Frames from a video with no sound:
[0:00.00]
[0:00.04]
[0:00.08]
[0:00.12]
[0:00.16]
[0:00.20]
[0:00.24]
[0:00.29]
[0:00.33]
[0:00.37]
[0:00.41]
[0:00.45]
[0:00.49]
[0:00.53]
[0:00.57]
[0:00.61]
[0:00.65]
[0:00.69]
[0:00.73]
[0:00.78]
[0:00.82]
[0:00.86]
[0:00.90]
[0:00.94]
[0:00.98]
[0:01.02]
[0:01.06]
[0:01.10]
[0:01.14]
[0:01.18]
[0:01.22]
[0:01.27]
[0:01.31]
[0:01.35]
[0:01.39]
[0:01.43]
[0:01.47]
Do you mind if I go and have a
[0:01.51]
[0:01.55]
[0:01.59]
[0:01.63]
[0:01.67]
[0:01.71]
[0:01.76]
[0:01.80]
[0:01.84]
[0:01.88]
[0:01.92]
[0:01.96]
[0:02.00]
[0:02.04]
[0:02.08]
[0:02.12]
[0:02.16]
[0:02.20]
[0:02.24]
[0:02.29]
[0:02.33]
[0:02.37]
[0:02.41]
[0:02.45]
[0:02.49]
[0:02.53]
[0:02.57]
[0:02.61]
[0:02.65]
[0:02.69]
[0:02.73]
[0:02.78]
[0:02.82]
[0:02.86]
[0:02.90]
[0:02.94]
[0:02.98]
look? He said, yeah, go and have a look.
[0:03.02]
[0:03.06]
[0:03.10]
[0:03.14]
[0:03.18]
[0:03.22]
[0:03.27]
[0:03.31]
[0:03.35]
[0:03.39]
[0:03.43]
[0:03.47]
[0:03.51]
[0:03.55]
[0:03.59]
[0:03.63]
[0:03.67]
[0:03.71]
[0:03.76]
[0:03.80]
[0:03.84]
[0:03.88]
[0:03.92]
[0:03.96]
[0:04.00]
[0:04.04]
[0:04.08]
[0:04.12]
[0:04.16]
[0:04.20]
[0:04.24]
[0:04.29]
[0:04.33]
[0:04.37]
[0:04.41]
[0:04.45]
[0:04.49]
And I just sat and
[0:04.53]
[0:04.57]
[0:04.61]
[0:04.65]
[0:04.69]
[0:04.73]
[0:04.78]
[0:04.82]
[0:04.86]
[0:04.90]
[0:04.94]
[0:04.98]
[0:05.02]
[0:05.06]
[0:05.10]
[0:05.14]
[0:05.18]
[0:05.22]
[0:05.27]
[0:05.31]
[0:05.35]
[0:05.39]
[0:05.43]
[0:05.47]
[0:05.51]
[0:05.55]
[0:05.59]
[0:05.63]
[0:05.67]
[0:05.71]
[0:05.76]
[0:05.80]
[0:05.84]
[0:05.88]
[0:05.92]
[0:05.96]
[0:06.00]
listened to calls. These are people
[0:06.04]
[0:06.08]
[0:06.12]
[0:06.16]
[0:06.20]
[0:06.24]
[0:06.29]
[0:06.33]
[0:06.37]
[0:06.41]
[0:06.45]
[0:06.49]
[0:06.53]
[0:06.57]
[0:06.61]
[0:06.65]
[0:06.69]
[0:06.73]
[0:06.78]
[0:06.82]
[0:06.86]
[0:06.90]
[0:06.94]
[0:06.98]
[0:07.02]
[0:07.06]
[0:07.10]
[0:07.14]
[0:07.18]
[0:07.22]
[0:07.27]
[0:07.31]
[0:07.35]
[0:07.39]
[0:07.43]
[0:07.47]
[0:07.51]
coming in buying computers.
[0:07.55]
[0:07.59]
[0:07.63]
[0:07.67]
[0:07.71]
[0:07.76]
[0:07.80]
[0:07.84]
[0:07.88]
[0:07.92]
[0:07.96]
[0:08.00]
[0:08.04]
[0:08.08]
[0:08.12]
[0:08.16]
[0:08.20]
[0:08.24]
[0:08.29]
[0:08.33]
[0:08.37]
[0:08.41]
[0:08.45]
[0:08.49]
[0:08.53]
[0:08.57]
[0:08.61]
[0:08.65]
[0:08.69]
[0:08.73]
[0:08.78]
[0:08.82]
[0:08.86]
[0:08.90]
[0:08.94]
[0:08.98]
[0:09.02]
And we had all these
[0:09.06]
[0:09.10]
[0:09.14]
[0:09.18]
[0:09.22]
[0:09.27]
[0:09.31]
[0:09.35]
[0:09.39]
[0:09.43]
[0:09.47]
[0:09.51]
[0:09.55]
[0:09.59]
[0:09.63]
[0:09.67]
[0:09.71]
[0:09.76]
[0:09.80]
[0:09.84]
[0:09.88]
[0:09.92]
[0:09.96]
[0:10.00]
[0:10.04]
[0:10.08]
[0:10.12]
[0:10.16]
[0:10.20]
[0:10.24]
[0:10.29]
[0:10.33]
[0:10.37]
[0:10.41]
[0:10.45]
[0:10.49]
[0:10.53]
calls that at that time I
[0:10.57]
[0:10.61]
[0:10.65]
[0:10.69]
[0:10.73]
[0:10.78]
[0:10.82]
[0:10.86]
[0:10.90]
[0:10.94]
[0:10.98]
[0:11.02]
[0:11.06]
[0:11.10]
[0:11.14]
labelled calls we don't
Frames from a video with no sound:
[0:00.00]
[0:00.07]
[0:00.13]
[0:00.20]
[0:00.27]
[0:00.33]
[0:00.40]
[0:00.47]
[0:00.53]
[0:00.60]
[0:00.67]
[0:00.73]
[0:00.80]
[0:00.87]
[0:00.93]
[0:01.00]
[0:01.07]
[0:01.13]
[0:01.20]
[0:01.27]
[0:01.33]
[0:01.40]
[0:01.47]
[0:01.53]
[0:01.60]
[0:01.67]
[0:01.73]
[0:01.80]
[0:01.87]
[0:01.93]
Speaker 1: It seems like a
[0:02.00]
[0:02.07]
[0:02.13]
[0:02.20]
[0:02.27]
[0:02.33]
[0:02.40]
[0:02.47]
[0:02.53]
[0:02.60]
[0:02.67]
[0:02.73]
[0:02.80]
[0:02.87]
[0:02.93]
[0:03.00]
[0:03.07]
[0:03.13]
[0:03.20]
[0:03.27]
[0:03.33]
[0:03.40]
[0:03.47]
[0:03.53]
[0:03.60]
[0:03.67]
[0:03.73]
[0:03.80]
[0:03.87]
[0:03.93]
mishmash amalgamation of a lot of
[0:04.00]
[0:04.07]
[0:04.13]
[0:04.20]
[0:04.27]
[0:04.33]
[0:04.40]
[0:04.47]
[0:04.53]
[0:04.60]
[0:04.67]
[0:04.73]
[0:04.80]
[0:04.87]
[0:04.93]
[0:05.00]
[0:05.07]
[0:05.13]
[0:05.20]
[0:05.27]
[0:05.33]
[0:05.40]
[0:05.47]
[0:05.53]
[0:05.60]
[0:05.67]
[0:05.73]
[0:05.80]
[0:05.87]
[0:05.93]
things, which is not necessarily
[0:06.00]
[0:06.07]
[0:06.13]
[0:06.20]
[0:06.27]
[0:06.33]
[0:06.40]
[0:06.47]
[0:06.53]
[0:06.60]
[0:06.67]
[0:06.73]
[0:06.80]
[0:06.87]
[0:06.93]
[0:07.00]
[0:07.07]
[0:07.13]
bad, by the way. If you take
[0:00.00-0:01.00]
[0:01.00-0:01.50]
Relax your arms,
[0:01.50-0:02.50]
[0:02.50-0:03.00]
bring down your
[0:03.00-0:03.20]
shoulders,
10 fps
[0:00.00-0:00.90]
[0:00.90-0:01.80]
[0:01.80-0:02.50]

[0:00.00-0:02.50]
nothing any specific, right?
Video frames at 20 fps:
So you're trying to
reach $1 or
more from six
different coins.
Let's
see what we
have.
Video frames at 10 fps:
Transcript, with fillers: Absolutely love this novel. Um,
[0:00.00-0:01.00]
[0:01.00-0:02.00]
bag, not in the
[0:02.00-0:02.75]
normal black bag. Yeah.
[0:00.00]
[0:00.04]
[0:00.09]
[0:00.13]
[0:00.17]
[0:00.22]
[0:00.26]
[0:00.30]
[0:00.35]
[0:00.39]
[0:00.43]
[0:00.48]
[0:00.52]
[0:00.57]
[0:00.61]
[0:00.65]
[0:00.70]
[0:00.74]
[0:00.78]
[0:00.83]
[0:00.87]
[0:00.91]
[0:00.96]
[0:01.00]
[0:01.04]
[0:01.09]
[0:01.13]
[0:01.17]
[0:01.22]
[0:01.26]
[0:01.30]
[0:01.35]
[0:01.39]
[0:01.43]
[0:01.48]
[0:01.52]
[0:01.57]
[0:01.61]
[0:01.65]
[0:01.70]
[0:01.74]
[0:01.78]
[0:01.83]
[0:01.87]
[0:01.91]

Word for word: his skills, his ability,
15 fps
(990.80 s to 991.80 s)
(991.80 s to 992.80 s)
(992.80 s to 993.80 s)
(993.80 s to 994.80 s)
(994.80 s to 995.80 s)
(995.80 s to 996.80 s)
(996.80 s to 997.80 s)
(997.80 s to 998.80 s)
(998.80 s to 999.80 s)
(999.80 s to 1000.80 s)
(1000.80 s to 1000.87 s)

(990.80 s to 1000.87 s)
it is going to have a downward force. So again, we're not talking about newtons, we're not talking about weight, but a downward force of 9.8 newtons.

+ + + +

Where the listing above has a line with "[0:00.00-0:02.50]", start there, and output every line exactly through the line with "(1000.80 s to 1000.87 s)", which is also included.

[0:00.00-0:02.50]
nothing any specific, right?
Video frames at 20 fps:
So you're trying to
reach $1 or
more from six
different coins.
Let's
see what we
have.
Video frames at 10 fps:
Transcript, with fillers: Absolutely love this novel. Um,
[0:00.00-0:01.00]
[0:01.00-0:02.00]
bag, not in the
[0:02.00-0:02.75]
normal black bag. Yeah.
[0:00.00]
[0:00.04]
[0:00.09]
[0:00.13]
[0:00.17]
[0:00.22]
[0:00.26]
[0:00.30]
[0:00.35]
[0:00.39]
[0:00.43]
[0:00.48]
[0:00.52]
[0:00.57]
[0:00.61]
[0:00.65]
[0:00.70]
[0:00.74]
[0:00.78]
[0:00.83]
[0:00.87]
[0:00.91]
[0:00.96]
[0:01.00]
[0:01.04]
[0:01.09]
[0:01.13]
[0:01.17]
[0:01.22]
[0:01.26]
[0:01.30]
[0:01.35]
[0:01.39]
[0:01.43]
[0:01.48]
[0:01.52]
[0:01.57]
[0:01.61]
[0:01.65]
[0:01.70]
[0:01.74]
[0:01.78]
[0:01.83]
[0:01.87]
[0:01.91]

Word for word: his skills, his ability,
15 fps
(990.80 s to 991.80 s)
(991.80 s to 992.80 s)
(992.80 s to 993.80 s)
(993.80 s to 994.80 s)
(994.80 s to 995.80 s)
(995.80 s to 996.80 s)
(996.80 s to 997.80 s)
(997.80 s to 998.80 s)
(998.80 s to 999.80 s)
(999.80 s to 1000.80 s)
(1000.80 s to 1000.87 s)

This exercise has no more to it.